**REQUIREMENT**. Restate every line of the data word for word, except for the images.

╭─ INPUT MATERIAL

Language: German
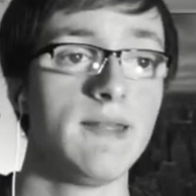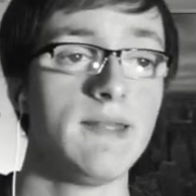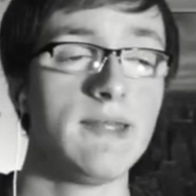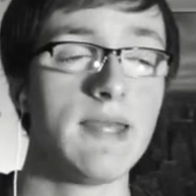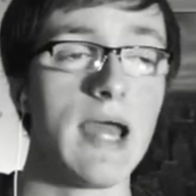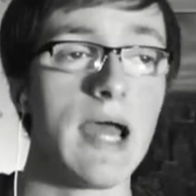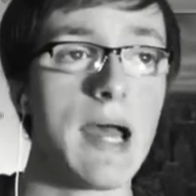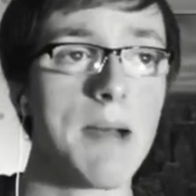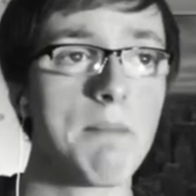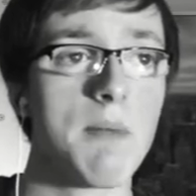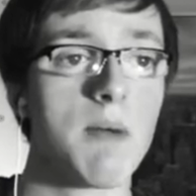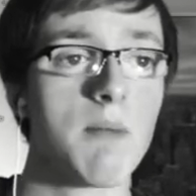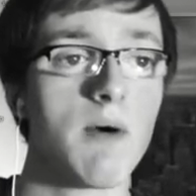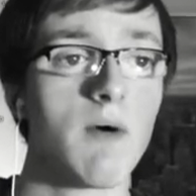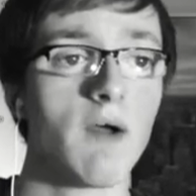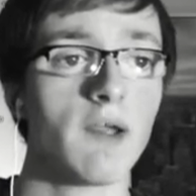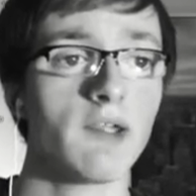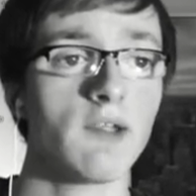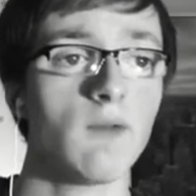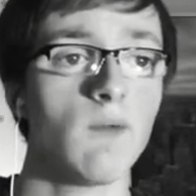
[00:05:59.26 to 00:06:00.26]
Die haben aber
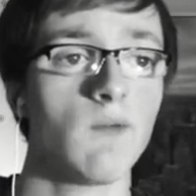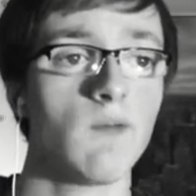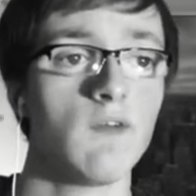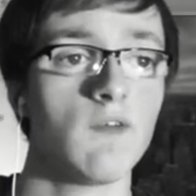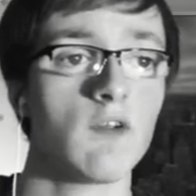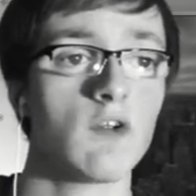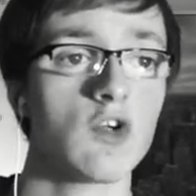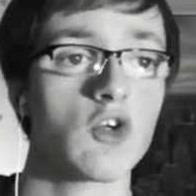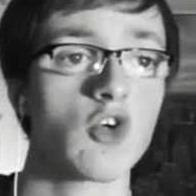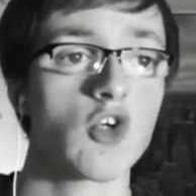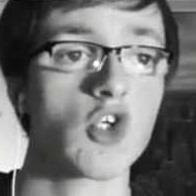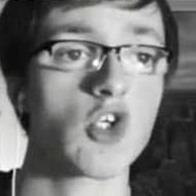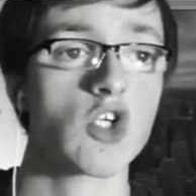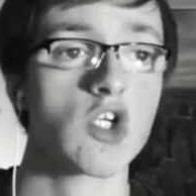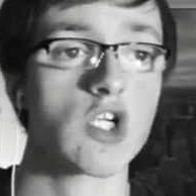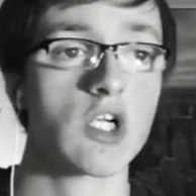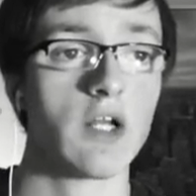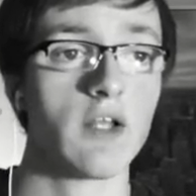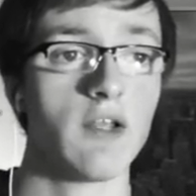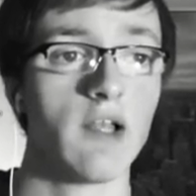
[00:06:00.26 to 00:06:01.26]
auch ein Glück, diese
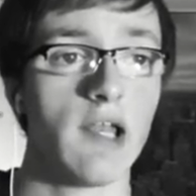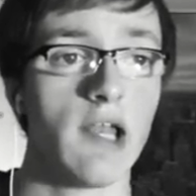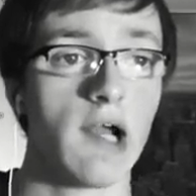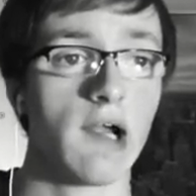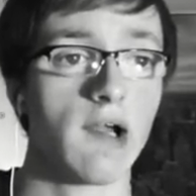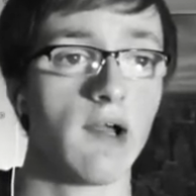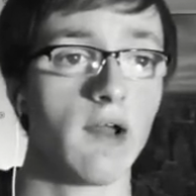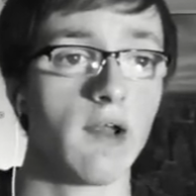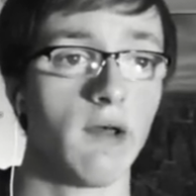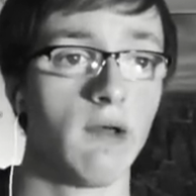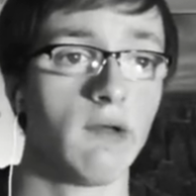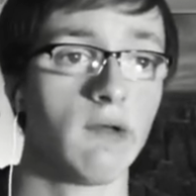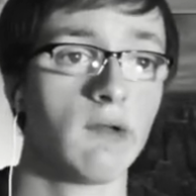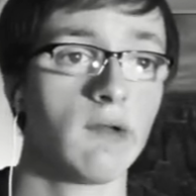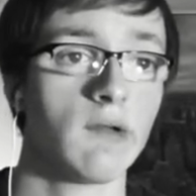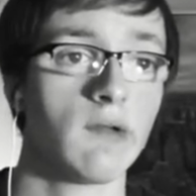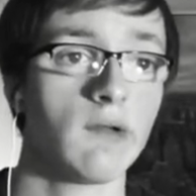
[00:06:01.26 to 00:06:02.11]
Schlacker da.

╰─

**WRITTEN REPLY**.
Language: German
[00:05:59.26 to 00:06:00.26]
Die haben aber
[00:06:00.26 to 00:06:01.26]
auch ein Glück, diese
[00:06:01.26 to 00:06:02.11]
Schlacker da.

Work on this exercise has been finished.